The Tempestry Project
Knitting has been used as a form of protest for countless other causes as well. Suffragists in the US knit, sewed, and embroidered banners with declarations of women’s right to vote. The “Tempestry” project was begun in 2016 in response to concerns that the incoming Trump administration would minimize climate data. Participants knit ‘temperature scarves’ with specific color-coding to record climate change data in various places in the US.[ix] The “Liberty Crochet Mural” – consisting of 40 individual crocheted squares assembled into a 17ft x 11ft yarn mural — celebrates women’s reproductive autonomy and freedom to choose. In the “Welcome Blanket” project — a response to the first Trump administration’s proposed 2,000-mile wall along the United States–Mexico border, Los Angeles artist Jayne Zweiman and dozens of other fiber artists knit, sewed, crocheted, and wove 3,500,640 yards of blankets to welcome immigrants.[x] And the Minnesota MTI hat is not the only anti-ICE knitting project. In Portland, Tracy Wright formed “Knitters Against Fascism,” which designed and promoted the Portland frog hat and conducts “knit-ins” outside the Portland ICE facility.[xi]
MTI hat in production
In Part II, more on knitting resistance and feminism, gentle protest, and community building – tomorrow
Laware, Margaret L. “Circling the Missiles and Staining Them Red: Feminist Rhetorical Invention and Strategies of Resistance at the Women’s Peace Camp at Greenham Common.” NWSAJournal, Vol. 16, No. 3 (Autumn, 2004), pp. 18-41.
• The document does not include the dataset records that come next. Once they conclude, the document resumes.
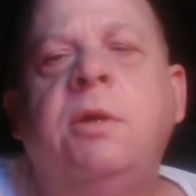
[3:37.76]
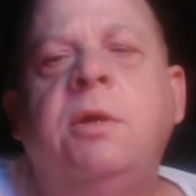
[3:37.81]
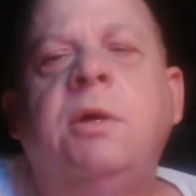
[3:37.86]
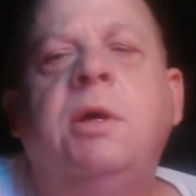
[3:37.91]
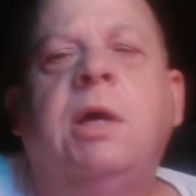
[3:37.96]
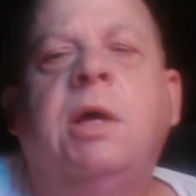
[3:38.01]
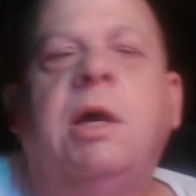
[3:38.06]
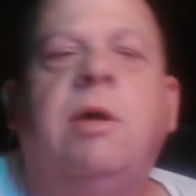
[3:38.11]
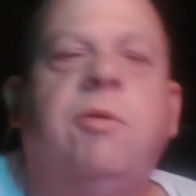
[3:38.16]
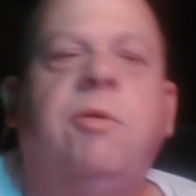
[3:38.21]

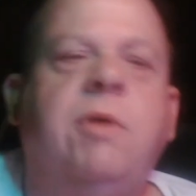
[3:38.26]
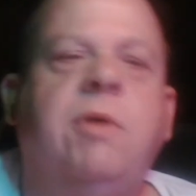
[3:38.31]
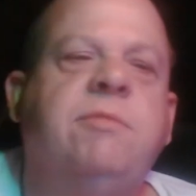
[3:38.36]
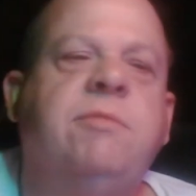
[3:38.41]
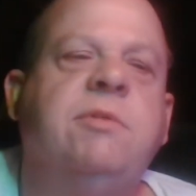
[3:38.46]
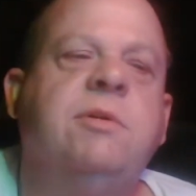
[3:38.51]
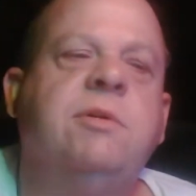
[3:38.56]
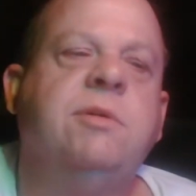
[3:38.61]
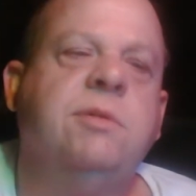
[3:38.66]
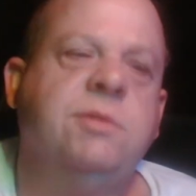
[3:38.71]

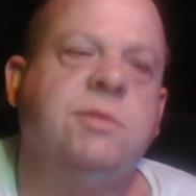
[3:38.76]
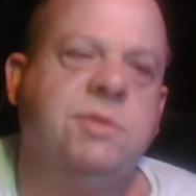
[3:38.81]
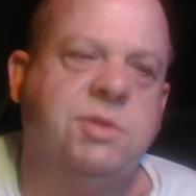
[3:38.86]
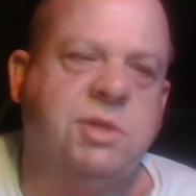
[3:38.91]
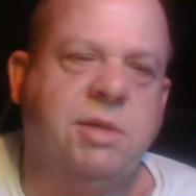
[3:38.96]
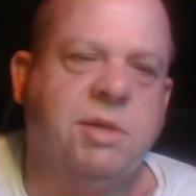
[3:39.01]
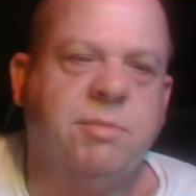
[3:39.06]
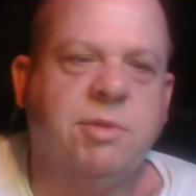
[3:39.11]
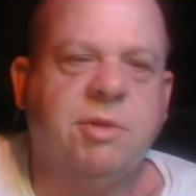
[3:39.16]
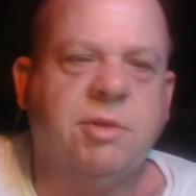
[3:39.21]
However,
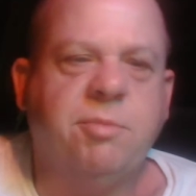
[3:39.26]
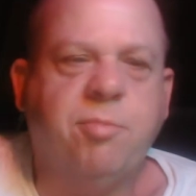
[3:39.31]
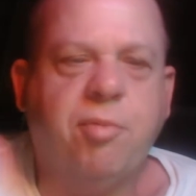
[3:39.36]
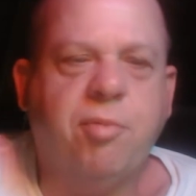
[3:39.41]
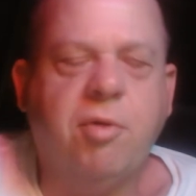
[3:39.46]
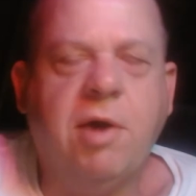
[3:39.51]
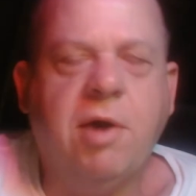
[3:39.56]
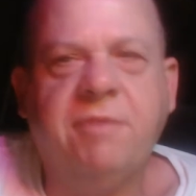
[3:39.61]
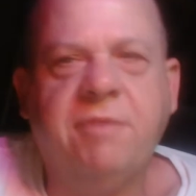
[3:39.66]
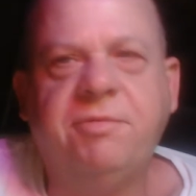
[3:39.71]
some of the
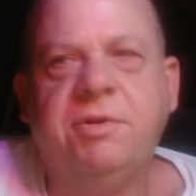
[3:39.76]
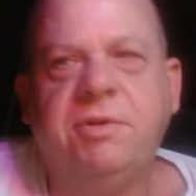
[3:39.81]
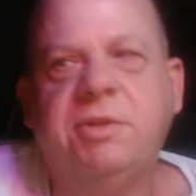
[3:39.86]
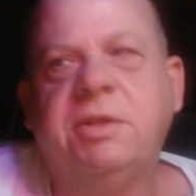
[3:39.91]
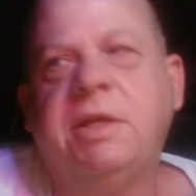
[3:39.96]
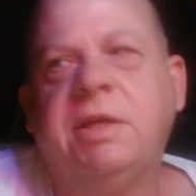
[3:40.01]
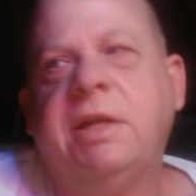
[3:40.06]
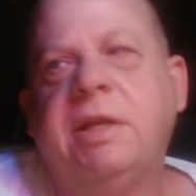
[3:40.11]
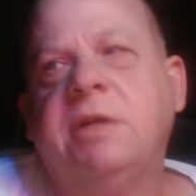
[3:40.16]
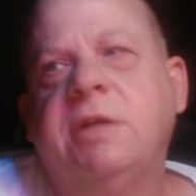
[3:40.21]
profit
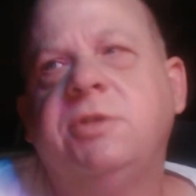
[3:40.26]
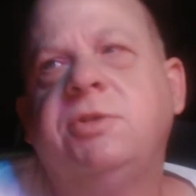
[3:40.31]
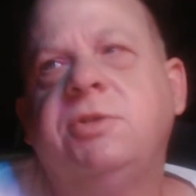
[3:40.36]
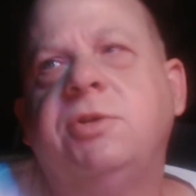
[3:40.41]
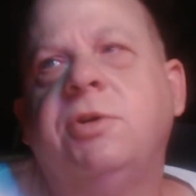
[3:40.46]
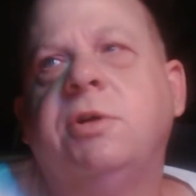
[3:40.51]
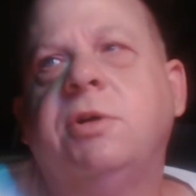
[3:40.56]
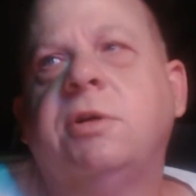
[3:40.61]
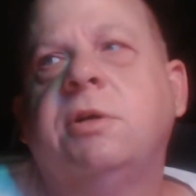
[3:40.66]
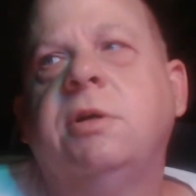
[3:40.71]
that I
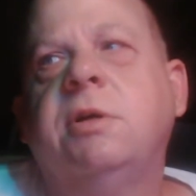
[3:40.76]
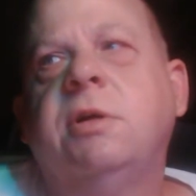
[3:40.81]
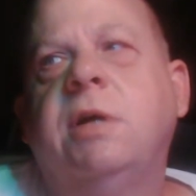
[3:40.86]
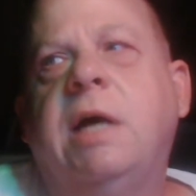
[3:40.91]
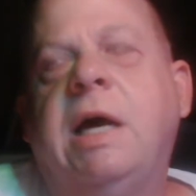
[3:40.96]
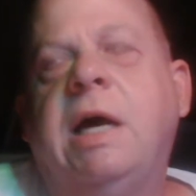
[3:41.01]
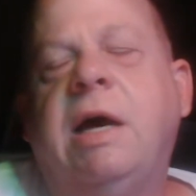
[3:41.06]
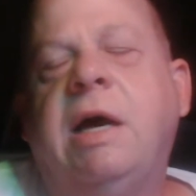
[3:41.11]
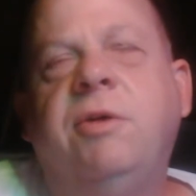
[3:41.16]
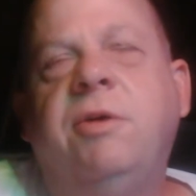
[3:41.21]
took
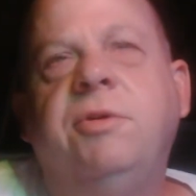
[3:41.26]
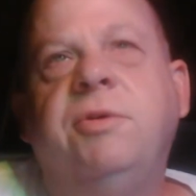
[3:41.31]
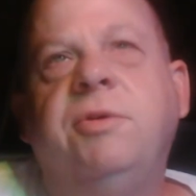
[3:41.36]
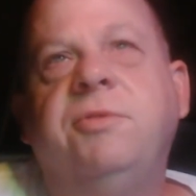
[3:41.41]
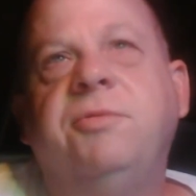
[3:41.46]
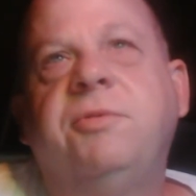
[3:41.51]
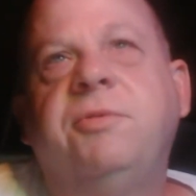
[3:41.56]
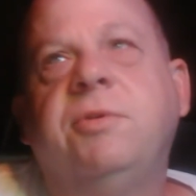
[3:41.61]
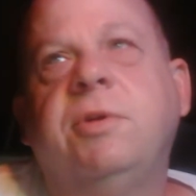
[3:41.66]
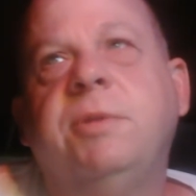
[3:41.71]
out
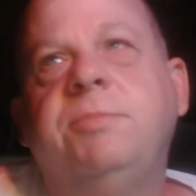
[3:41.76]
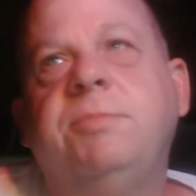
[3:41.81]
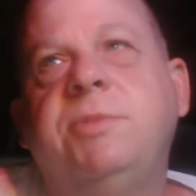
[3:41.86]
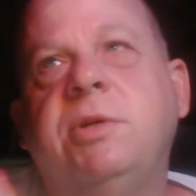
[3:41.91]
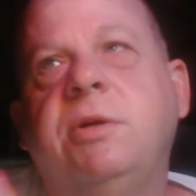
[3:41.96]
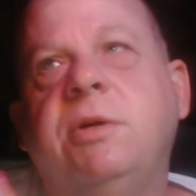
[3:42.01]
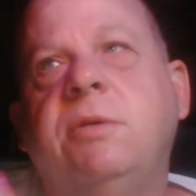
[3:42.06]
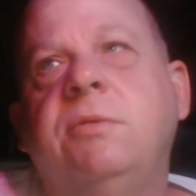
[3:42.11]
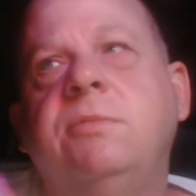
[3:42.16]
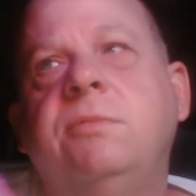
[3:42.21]
of
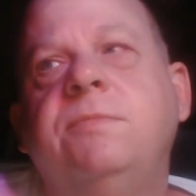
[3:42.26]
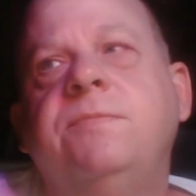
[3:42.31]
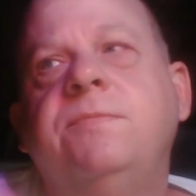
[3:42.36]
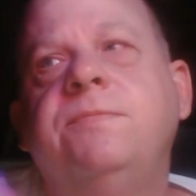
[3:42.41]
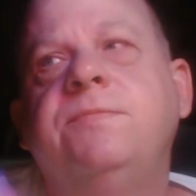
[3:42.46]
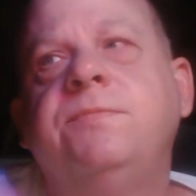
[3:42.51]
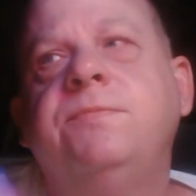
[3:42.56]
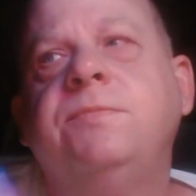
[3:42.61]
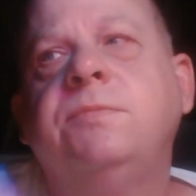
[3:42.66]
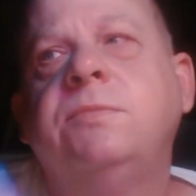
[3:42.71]
crypto
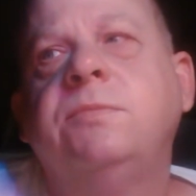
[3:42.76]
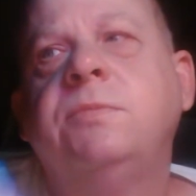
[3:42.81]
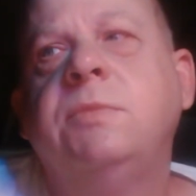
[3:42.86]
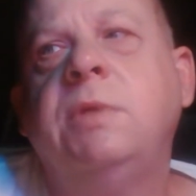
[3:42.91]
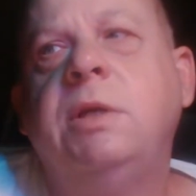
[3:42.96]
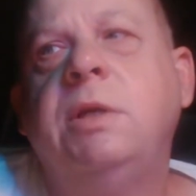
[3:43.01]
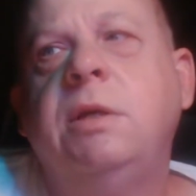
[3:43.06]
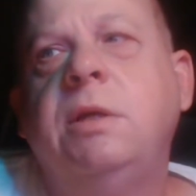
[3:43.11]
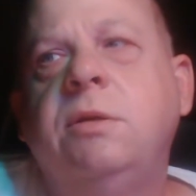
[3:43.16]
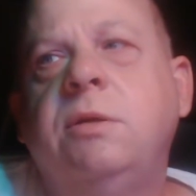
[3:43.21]

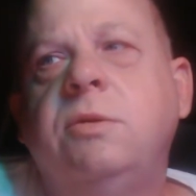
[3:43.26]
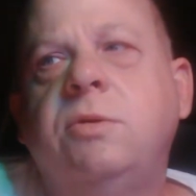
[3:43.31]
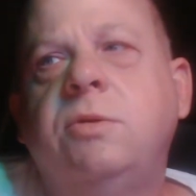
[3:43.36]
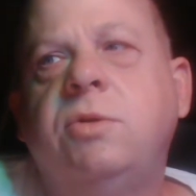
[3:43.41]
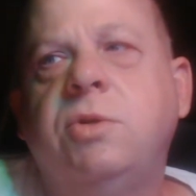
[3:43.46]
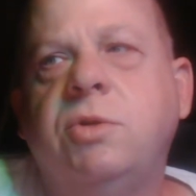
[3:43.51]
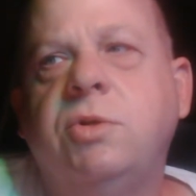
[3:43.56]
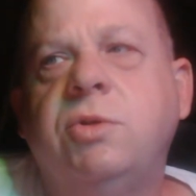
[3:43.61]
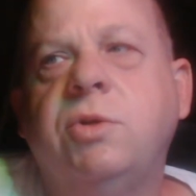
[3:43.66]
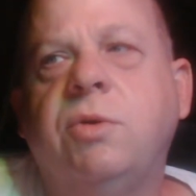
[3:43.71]

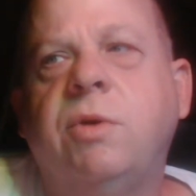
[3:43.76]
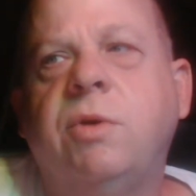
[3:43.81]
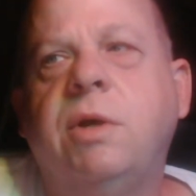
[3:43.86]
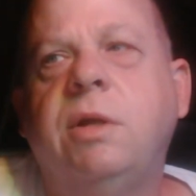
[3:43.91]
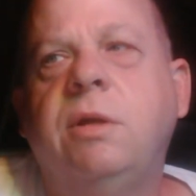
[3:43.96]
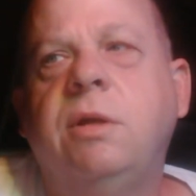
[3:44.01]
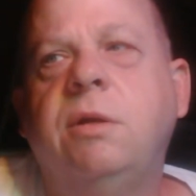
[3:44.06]
to do it,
[iv] The “pussy hat” was inspired as a protest against Trump’s infamous statement in a 2005 tape, “When you’re a star, they let you do it. Grab them by the pussy. You can do anything.”
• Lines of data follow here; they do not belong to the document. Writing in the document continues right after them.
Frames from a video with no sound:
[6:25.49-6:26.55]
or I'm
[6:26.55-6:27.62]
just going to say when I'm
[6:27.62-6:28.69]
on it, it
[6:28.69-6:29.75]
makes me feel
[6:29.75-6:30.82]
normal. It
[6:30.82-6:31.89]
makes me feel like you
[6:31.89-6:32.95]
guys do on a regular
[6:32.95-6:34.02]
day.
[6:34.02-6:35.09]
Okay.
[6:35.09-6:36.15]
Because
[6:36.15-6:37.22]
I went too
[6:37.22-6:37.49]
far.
[v] The term “craftivism” is usually attributed to Betsy Greer, but she actually coined the term when after she mentioned a connection between craft and activism, “Buzz,” one of the women in her knitting circle, said, “You could call it craftivism.” Greer then posted it on her online journal in 2000, and in 2003 bought domain named craftivism.com, which has become a worldwide network of craftivists.
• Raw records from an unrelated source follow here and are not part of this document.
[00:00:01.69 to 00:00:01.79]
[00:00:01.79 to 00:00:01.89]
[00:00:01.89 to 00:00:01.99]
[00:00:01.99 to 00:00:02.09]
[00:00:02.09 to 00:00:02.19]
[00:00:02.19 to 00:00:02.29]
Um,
[viii] Evidence suggests that quilt patterns such as the “Log Cabin” or “Flying Geese” may have been used in the Underground Railroad to provide coded messages to guide enslaved people to freedom. Women in the Civil Rights movement organized quilting circles as a form of resistance. The quilts made during the Civil Rights movement were often sold to raise funds for the movement. The AIDS memorial quilt originated in San Francisco in 1985 to memorialize those lost to AIDS. Gert McMullin, the ‘mother’ of the quilt, sewed the first stitch and since then 50,000 panels have been added, honoring more than 110,000 individuals. Weighing 54, it is thought to be the largest community art project ever created. It has raised more than $3 million dollars for AIDS services. Other famous resistance quilts include The Border Wall Quilt Project, a collection of 8” x 16” quilt pieces expressing concern about the border wall and the Broken Treaty quilts, created by Gina Adams, with texts taken from treaties to demonstrate the broken promises and injustices to indigenous peoples.
[x] The project quickly exceeded its goal and aims to encircle the globe in 36,521 handmade pieces. 8,000 have been collected so far. To learn more or participate, see Welcome Blanket.
[xi] The proceeds from the sale of the pattern have raised $500 for local food shelves.